# What you have to do
Nothing in the records should change; write them all out exactly.

== Segment start ==

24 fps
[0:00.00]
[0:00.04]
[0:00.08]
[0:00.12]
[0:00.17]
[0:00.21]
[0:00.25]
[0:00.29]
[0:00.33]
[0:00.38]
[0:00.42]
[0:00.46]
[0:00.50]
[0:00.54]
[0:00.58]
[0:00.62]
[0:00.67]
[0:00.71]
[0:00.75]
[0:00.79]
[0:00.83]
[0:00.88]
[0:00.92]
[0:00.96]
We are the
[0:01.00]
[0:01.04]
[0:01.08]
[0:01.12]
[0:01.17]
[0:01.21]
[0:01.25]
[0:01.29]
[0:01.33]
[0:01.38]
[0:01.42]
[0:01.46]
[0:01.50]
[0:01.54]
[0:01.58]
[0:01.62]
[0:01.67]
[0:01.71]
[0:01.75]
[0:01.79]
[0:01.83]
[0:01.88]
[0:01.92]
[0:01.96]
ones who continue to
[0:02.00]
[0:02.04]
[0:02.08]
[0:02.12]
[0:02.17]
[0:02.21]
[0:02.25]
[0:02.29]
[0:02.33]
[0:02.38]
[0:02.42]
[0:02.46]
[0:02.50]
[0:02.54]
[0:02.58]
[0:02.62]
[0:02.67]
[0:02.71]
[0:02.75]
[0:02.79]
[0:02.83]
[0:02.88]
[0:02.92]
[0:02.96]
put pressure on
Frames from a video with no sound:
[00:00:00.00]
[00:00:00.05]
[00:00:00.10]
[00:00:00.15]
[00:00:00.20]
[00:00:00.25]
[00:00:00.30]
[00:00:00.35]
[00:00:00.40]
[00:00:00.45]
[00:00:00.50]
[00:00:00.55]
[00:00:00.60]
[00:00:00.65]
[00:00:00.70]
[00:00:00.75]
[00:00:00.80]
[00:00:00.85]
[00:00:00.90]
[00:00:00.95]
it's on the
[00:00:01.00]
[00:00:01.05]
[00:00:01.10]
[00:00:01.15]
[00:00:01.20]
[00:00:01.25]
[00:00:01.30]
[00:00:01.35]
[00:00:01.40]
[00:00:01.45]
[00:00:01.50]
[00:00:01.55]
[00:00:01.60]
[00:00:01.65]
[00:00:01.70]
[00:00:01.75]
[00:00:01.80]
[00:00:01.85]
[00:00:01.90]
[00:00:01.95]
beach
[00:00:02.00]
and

== Segment end ==

# Solution below
24 fps
[0:00.00]
[0:00.04]
[0:00.08]
[0:00.12]
[0:00.17]
[0:00.21]
[0:00.25]
[0:00.29]
[0:00.33]
[0:00.38]
[0:00.42]
[0:00.46]
[0:00.50]
[0:00.54]
[0:00.58]
[0:00.62]
[0:00.67]
[0:00.71]
[0:00.75]
[0:00.79]
[0:00.83]
[0:00.88]
[0:00.92]
[0:00.96]
We are the
[0:01.00]
[0:01.04]
[0:01.08]
[0:01.12]
[0:01.17]
[0:01.21]
[0:01.25]
[0:01.29]
[0:01.33]
[0:01.38]
[0:01.42]
[0:01.46]
[0:01.50]
[0:01.54]
[0:01.58]
[0:01.62]
[0:01.67]
[0:01.71]
[0:01.75]
[0:01.79]
[0:01.83]
[0:01.88]
[0:01.92]
[0:01.96]
ones who continue to
[0:02.00]
[0:02.04]
[0:02.08]
[0:02.12]
[0:02.17]
[0:02.21]
[0:02.25]
[0:02.29]
[0:02.33]
[0:02.38]
[0:02.42]
[0:02.46]
[0:02.50]
[0:02.54]
[0:02.58]
[0:02.62]
[0:02.67]
[0:02.71]
[0:02.75]
[0:02.79]
[0:02.83]
[0:02.88]
[0:02.92]
[0:02.96]
put pressure on
Frames from a video with no sound:
[00:00:00.00]
[00:00:00.05]
[00:00:00.10]
[00:00:00.15]
[00:00:00.20]
[00:00:00.25]
[00:00:00.30]
[00:00:00.35]
[00:00:00.40]
[00:00:00.45]
[00:00:00.50]
[00:00:00.55]
[00:00:00.60]
[00:00:00.65]
[00:00:00.70]
[00:00:00.75]
[00:00:00.80]
[00:00:00.85]
[00:00:00.90]
[00:00:00.95]
it's on the
[00:00:01.00]
[00:00:01.05]
[00:00:01.10]
[00:00:01.15]
[00:00:01.20]
[00:00:01.25]
[00:00:01.30]
[00:00:01.35]
[00:00:01.40]
[00:00:01.45]
[00:00:01.50]
[00:00:01.55]
[00:00:01.60]
[00:00:01.65]
[00:00:01.70]
[00:00:01.75]
[00:00:01.80]
[00:00:01.85]
[00:00:01.90]
[00:00:01.95]
beach
[00:00:02.00]
and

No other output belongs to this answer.